Switch-off Pordenone, black out del digitale terrestre sui canali Rai

La tempesta del digitale terrestre è sopraggiunta anche in Friuli-Venezia Giulia e sta lasciando indelebili come uno tsunami i segni del passaggio.

Nella notte tra il 2 e il 3 dicembre nella provincia e nella città di Pordenone sono stati spenti progressivamente tutti i vecchi canali analogici della tv, e dalle 10 del mattino del giorno dell Switch-off sono stati attivati quelli digitali. Ma purtroppo nessuno li ha visti. Anzi, nessuno è riuscito a sintonizzarli. Malgrado il frenetico prodigarsi dei telespettatori sulle sintonie dei decoder e dei tv.

Nei primissimi giorni digitali il black out televisivo in città e in provincia ha lasciato quasi il 70% della popolazione priva delle prime reti della Rai (Rai 1, Rai 2, Rai 3, Rai News). Sulle liste dei decoder mancavano all’appello anche i canali Mediaset e, come al solito, il canale di TI Media La 7, vero e proprio oggetto non identificato di questa transizione al dtt del nord Italia. A migliaia le chiamate di protesta e di richiesta d’aiuto ai centralini Rai e ai Call Center del Ministero. Letteralmente presi d’assalto, i tecnici antennisti continuano imperterriti a programmare per gli interventi liste d’attesa che crescono in modo esponenziale.
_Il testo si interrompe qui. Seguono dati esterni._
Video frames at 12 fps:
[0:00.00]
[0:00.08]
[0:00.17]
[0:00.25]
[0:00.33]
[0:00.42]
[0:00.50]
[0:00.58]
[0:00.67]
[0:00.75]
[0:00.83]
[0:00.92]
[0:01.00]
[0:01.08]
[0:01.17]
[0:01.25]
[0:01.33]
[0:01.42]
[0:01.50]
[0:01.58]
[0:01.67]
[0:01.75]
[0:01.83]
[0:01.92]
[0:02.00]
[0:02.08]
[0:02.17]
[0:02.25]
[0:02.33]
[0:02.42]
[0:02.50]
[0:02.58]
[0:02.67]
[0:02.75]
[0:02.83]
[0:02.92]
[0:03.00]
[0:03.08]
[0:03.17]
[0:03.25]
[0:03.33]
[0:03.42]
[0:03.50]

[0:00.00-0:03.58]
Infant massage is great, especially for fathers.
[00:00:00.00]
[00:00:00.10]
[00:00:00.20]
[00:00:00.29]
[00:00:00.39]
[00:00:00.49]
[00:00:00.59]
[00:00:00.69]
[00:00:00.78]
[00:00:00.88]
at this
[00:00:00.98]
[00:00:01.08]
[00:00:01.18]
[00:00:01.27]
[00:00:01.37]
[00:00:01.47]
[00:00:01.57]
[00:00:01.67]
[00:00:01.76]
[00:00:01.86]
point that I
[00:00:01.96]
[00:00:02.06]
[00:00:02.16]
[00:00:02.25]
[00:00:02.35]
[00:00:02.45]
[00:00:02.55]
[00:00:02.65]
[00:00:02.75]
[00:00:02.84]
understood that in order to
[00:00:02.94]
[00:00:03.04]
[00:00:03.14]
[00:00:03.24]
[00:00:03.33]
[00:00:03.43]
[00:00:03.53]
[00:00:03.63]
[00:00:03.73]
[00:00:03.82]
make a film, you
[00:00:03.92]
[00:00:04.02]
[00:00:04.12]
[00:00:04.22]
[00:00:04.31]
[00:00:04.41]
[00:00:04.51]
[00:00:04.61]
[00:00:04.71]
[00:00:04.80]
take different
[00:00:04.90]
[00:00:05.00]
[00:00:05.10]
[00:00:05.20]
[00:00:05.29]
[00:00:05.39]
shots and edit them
Col passare dei giorni il quadro è leggermente migliorato. Ad oggi le emittenti del Biscione e La7 sono nuovamente visibili. Ma i canali del servizio pubblico continuano ad essere inacessibili per il 50-60% della popolazione della provincia di Pordenone e irraggiungibili per interi comuni montani. Dalle stazioni di Raiway assicurano che il segnale di Rai 1, Rai 2 e Rai 3 è trasmesso, è forte ed è stabile. Secondo i tecnici Rai le cause del disservizio potrebbero essere imputate ai vecchi impianti d’antenna montati sui tetti dei telespettatori dotati di amplificatori e filtri che impediscono la corretta ricezione dei canali pubblici. Gli antennisti da parte loro confermano l’inadeguatezza degli impianti di ricezione, ma accusano la Rai di trasmettere un segnale troppo debole e disturbato.

E pensare che, proprio alla vigilia dello Switch-off delle regioni del nord Italia, il 25 novembre la Commissione Europea ha lanciato un forte richiamo ai paesi dell’Unione a favore di una rivalutazione in senso “alto” del concetto di servizio pubblico radiotelevisivo, per garantire la qualità dei contenuti e le risorse per l’innovazione tecnologica.